→ Task instructions: Down to the last word, output the records below, skipping any images.
==================================================
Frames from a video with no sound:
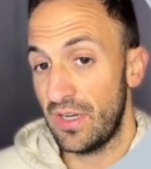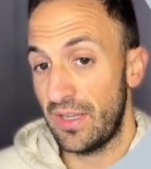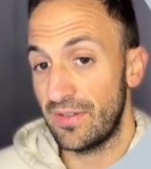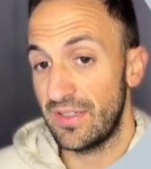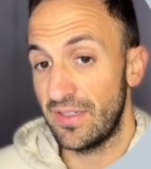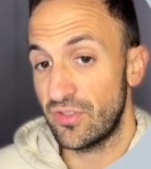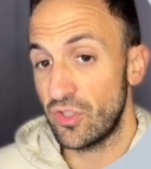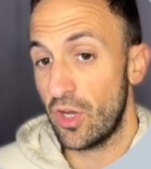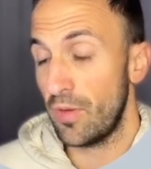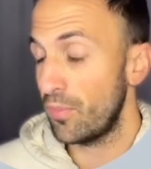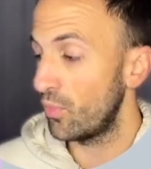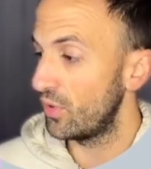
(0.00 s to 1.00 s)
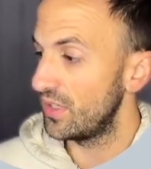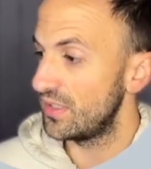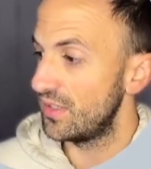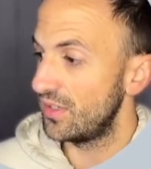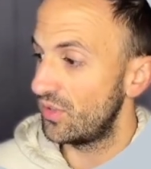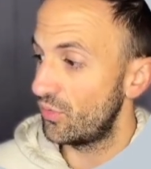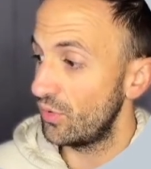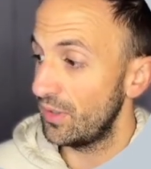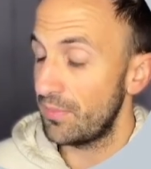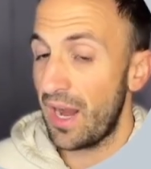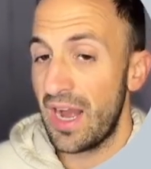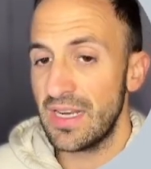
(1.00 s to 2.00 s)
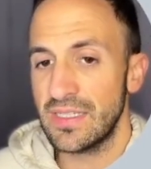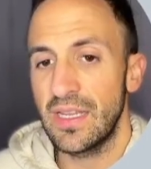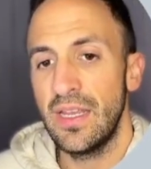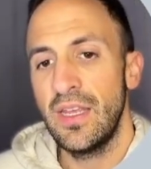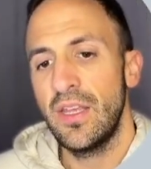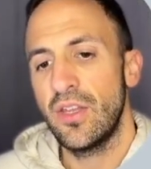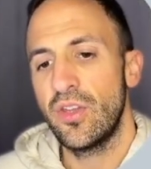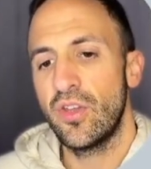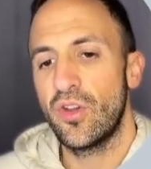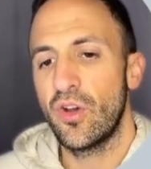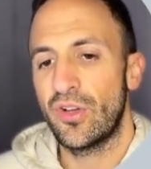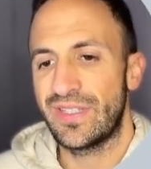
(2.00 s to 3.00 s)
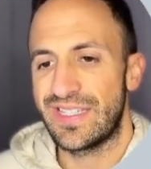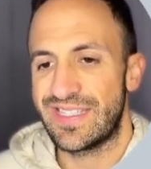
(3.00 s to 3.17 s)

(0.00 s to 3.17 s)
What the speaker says: at the top where it starts, you got the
==================================================
→ Answer space:
Frames from a video with no sound:
(0.00 s to 1.00 s)
(1.00 s to 2.00 s)
(2.00 s to 3.00 s)
(3.00 s to 3.17 s)

(0.00 s to 3.17 s)
What the speaker says: at the top where it starts, you got the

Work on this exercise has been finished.